Approach to ILD in Myositis Syndromes Save
Mehta et al have published a full read review of managing interstitial lung disease (ILD) in patients with inflammatory myopathies, a heterogeneous group of syndromes connected by ILD and and increased morbidity and mortality risk.
They divide myositis-ILD into three main prognostic groups with different treatment approaches:
- mild-moderate (subacute),
- severe or progressive (acute or subacute) and
- rapidly progressive, life-threatening
Treatment options involve immunomodulation in along with the option of antifibrotics.

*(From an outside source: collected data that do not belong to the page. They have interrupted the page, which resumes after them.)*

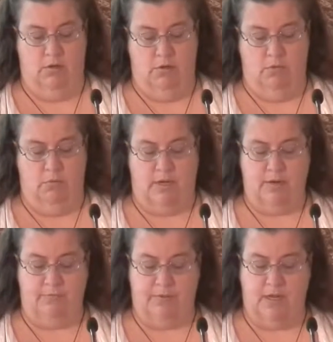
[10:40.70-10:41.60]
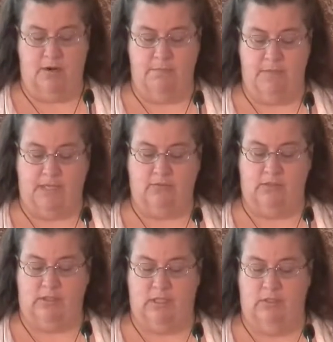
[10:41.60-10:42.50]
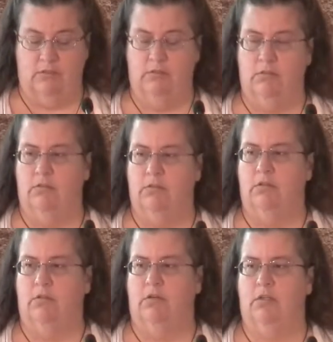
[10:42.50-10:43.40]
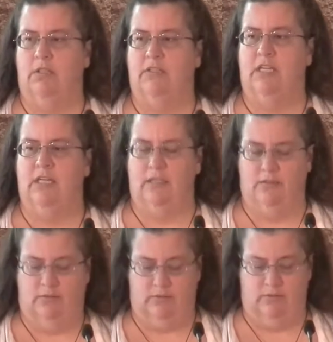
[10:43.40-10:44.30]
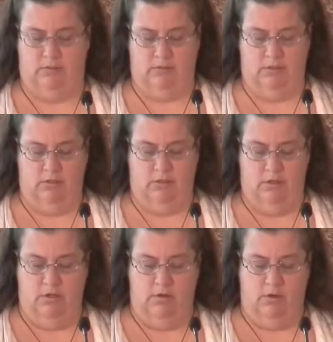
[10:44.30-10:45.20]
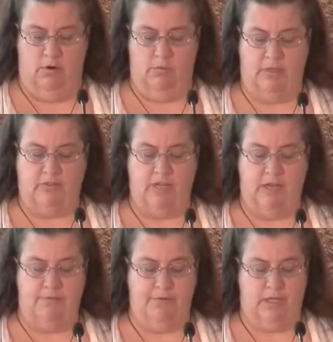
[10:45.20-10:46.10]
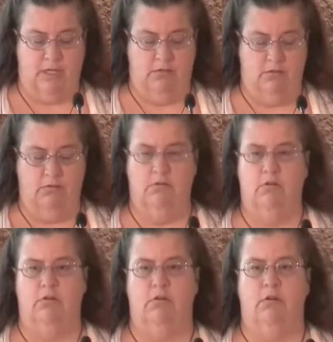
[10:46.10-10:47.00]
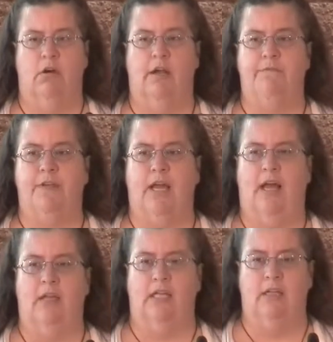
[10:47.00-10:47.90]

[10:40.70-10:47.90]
What if they are Mexican or Latinx or West African or Afghani?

For those with progressive fibrosis they offer a practical guide to assessment, phenotyping according to trajectory and stratified management incorporating multi-disciplinary collaboration between rheumatology and respiratory physicians.

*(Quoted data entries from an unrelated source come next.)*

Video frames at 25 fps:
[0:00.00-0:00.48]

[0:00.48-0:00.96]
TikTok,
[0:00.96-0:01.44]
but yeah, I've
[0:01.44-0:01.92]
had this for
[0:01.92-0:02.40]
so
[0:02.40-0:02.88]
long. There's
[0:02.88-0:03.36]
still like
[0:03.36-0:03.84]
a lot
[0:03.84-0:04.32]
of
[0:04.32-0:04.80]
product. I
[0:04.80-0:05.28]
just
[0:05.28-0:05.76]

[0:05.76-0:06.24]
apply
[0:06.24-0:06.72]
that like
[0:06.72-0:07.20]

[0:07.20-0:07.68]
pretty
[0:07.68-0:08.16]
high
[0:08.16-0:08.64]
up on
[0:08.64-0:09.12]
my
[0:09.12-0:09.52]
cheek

A few key insights from this paper:
- Identify ILD Risk Factors: data drawn from a meta-analysis of 23 studies, 834 myositis patients:
- older age at diagnosis
- arthritis/arthralgia (OR, 3.17)
- fever (OR, 2.31)
- elevated ESR
- elevated CRP (OR, 3.50)
- ** cancer-associated myositis (OR, 0.36) reduced the risk of developing ILD
- ** Also, consider consultation with younger patients presenting with ILD, (for an underlying myositis-associated syndrome)
- Identify 3 main Serologic risk factors for ILD
- Antisynthetase Antibodies - with antibodies against Jo-1, PL-12, PL-7, EJ, OJ, etc.

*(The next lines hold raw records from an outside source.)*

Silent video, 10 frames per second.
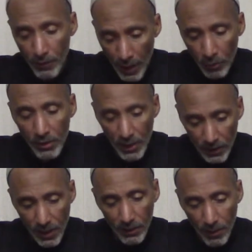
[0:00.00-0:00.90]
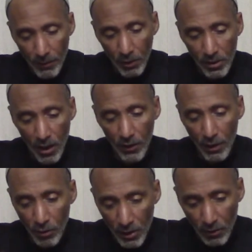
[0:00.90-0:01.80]
They would dictate them. They would
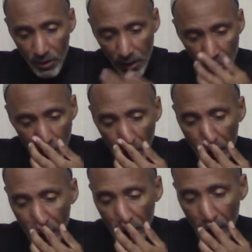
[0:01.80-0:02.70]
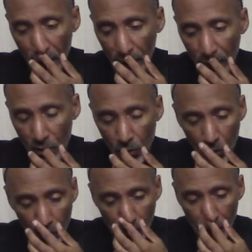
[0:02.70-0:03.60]
teach their
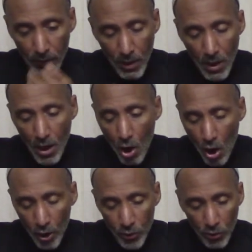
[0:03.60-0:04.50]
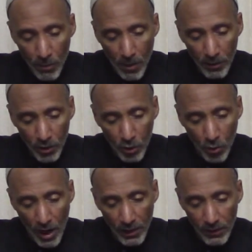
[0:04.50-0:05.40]
students. Also among the
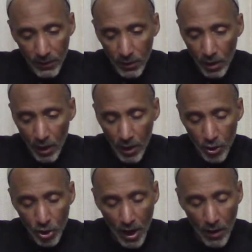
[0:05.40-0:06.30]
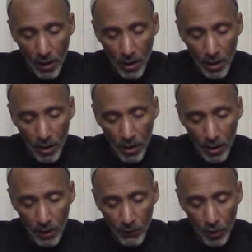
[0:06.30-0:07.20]
great
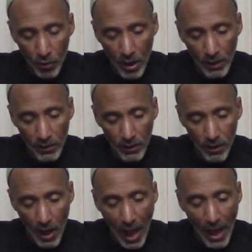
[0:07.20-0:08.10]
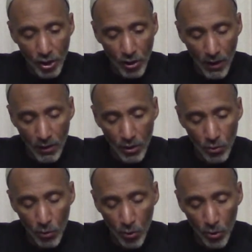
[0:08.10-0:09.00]
Ash'ari
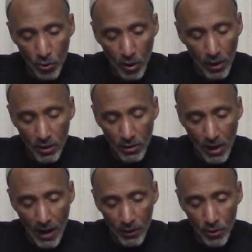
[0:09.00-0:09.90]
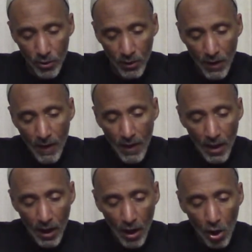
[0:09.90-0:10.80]
schools scholars,
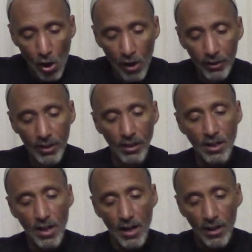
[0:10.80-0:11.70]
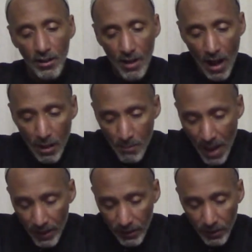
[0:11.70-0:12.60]
Qadi Iyad
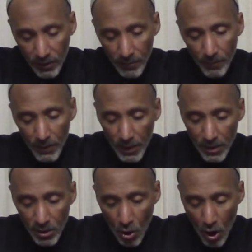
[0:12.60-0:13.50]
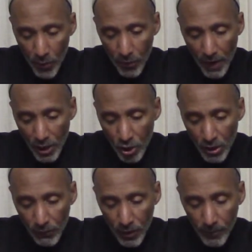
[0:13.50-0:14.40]
al-Maliki. He's the author of
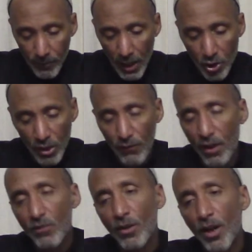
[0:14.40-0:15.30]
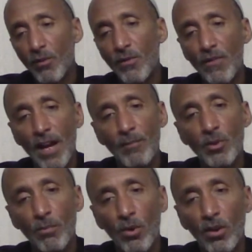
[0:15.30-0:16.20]
Ash-Shifa. Ash-Shifa is a very
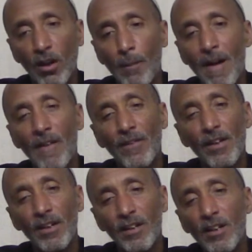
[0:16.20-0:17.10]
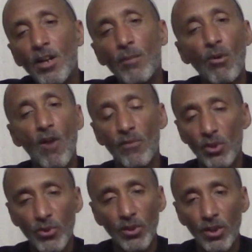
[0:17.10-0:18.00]
famous book about the
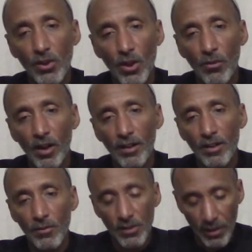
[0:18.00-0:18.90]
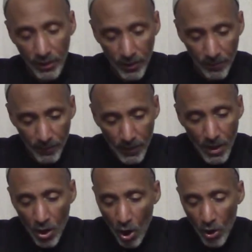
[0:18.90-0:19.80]
Prophet sallallahu alaihi wasallam.
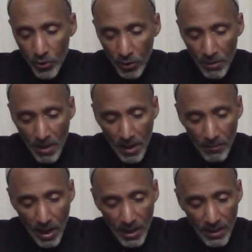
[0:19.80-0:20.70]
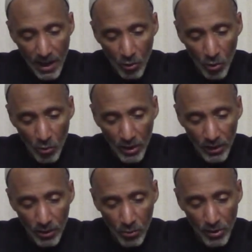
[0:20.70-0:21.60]
Also Imam
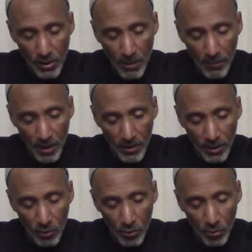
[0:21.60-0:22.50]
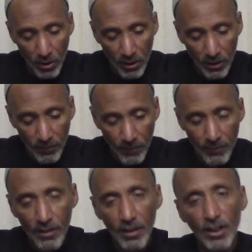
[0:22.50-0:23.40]
an-Nawawi. Who is Imam an-Nawawi?
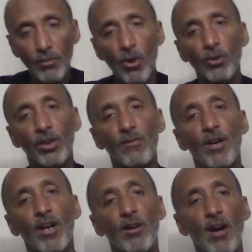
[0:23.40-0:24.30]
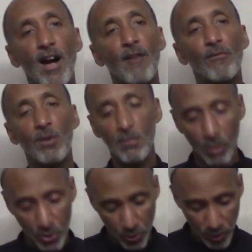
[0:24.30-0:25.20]
He wrote every
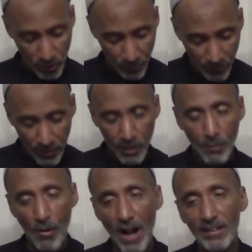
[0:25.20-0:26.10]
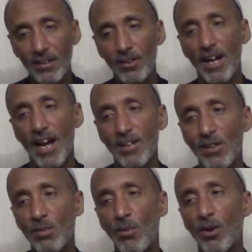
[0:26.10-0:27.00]
Muslim practically has
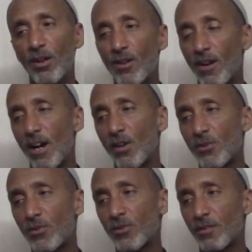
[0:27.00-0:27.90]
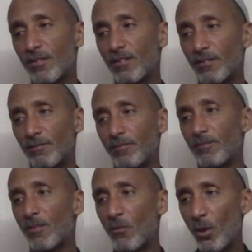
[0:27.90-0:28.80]
this book in their house.
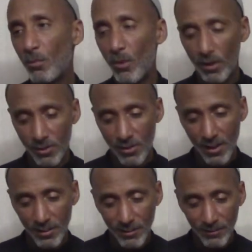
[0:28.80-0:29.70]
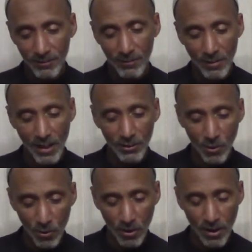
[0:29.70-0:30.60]
What book is that? Not
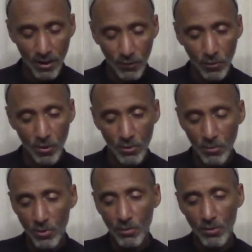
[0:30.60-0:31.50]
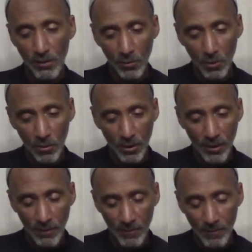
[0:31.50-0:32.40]
the Quran, of course Muslims have the Quran.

- MDA-5 Antibody - typical features o fDM rash, characteristic mucocutaneous ulceration and a variable spectrum of ILD, including clinically amyopathic DM (CADM) and RP-ILD
- Anti-PM-Scl antibodies -seen in overlap systemic sclerosis-myositis cases
- Poor prognostic factors risk factors - a recent study suggested these independent risk factors for ILD mortality:
- age at onset ≥60 years (HR 4.3)
- CRP ≥10 mg/l (HR 2.6)
- paO2 saturation <95% (HR 2.0)
- MDA5 antibody (HR = 7.5)
Treatment approach and options are discussed.